= Mort Crim =

American retired broadcast journalist and author

Mort Crim (born July 31, 1935) is an American author and former broadcast journalist. Crim joined Channel 4 (WWJ-TV, soon thereafter to be renamed WDIV-TV) in Detroit in 1978. Crim stayed with the station 19 years before retiring from anchoring TV newscasts in 1997. Previously, he served as an anchor at WHAS-TV in Louisville (1969-1972), KYW-TV in Philadelphia (1972-1977) and WBBM-TV in Chicago (1977-1978). Crim was considered to be a top candidate by former ABC News president Roone Arledge to be a co-anchor for ABC's World News Tonight newscast in 1978. In 1984, he hosted a technology program on PBS, New Tech Times. Crim is also the founder of a Detroit-area integrated marketing agency, Mort Crim Communications, Inc., which has since operated under new ownership. Crim served as a spokesman for Majic Window Company in Wixom, Michigan, and for several years was featured in television commercials for that company.

Crim anchored the American Information Network (ABC) program News Around The World in the late 1960s and early 1970s, as well as many other hourly newscasts.

In addition to his anchoring duties, Mort Crim has four syndicated editorial and news features for radio: One Moment Please (originally a television feature), News You'll Care About (a five-minute news summary), Second Thoughts and American Spirit. He was also previously a substitute anchor for Paul Harvey's daily radio programs.

Crim read the eulogy at news colleague Jessica Savitch's memorial service, following her 1983 death. The two had co-anchored together at KYW-TV in Philadelphia in the mid-1970s.
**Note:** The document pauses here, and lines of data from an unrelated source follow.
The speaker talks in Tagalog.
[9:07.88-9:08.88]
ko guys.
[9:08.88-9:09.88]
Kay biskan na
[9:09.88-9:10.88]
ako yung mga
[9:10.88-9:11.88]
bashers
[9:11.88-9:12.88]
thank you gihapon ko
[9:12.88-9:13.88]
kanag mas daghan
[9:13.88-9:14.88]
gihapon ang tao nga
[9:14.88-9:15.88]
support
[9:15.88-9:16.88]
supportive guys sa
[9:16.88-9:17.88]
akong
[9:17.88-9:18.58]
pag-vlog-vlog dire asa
Crim contributed an intro monologue to The White Stripes' song "Little Acorns", from their 2003 album Elephant.

Crim remains active as a keynote speaker, addressing conventions and conferences across the country. He is the author of seven books and has recently completed his eighth, a memoir. He also writes and produces television documentaries—his most recent, Flight Level Seven Four and Still Climbing, an account of the solo cross-country flight he made in his light sport aircraft to celebrate his 74th birthday.
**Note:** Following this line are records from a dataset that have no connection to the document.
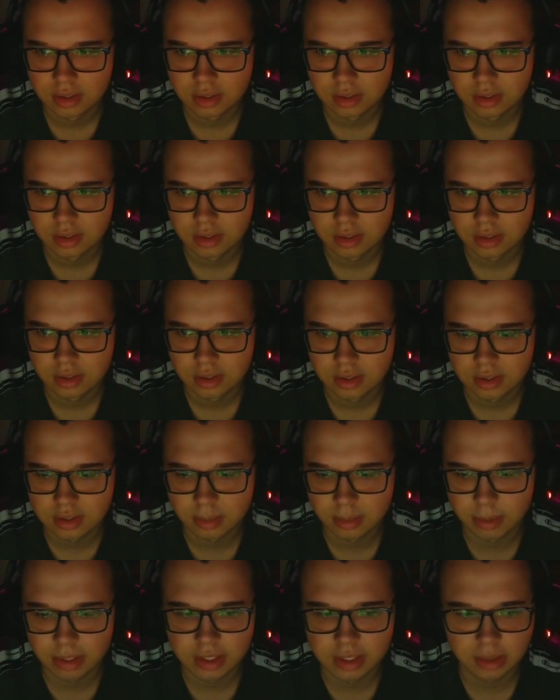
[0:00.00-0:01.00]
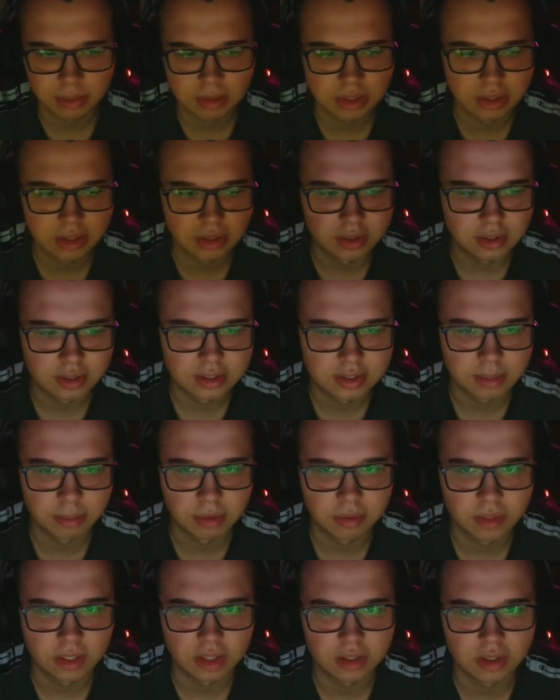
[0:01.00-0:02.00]
Zobaczymy, co on chce
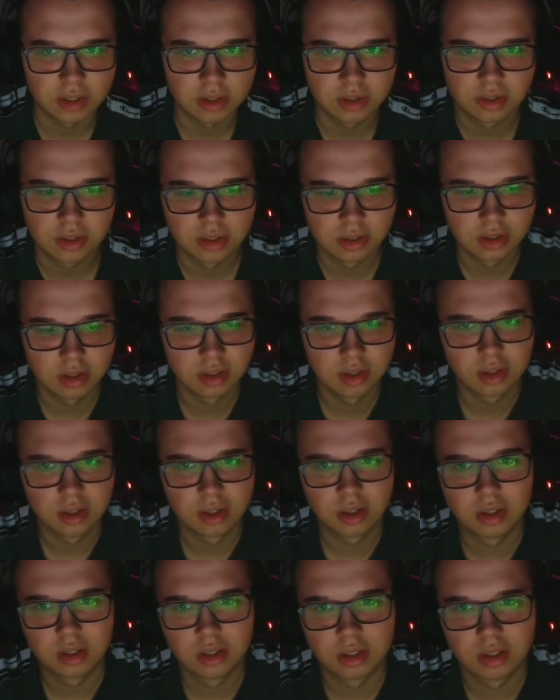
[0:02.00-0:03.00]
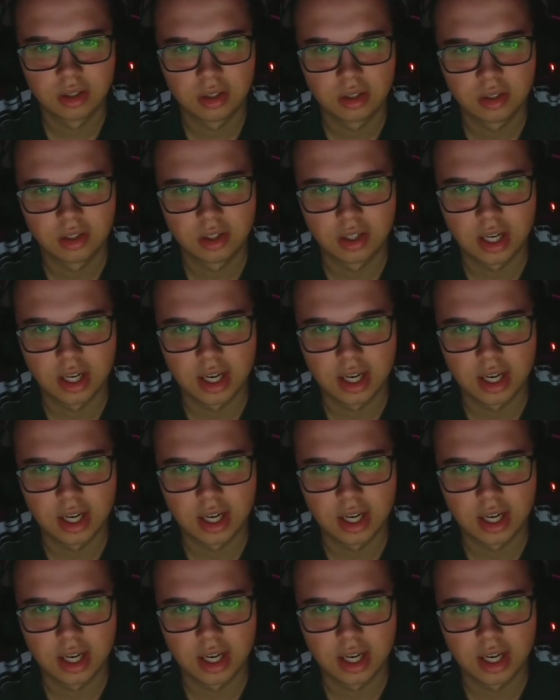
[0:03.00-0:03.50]
powiedzieć. Halo.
In February 2007, Crim was diagnosed with colon cancer. According to his doctors at Mayo Clinic, the cancer was caught early and Crim made a full recovery.

The Broadcast Pioneers of Philadelphia inducted Crim into their Hall of Fame in 2009. He also has been inducted into the Michigan and Illinois broadcast halls of fame and Northwestern University's Hall of Achievement.

Crim earned his master's degree in journalism from Northwestern University's Medill School of Journalism. He is the recipient of five honorary doctorates.

In a 2013 interview, actor/comedian Will Ferrell revealed that Crim was the main inspiration for his popular TV news anchor character Ron Burgundy.

Between 2017 and 2018 Crim appeared as himself in 12 episodes of the Comedy Central series Detroiters.

In September 2023, he narrated a minute-long teaser video promoting singer-songwriter Olivia Rodrigo’s sophomore studio album Guts.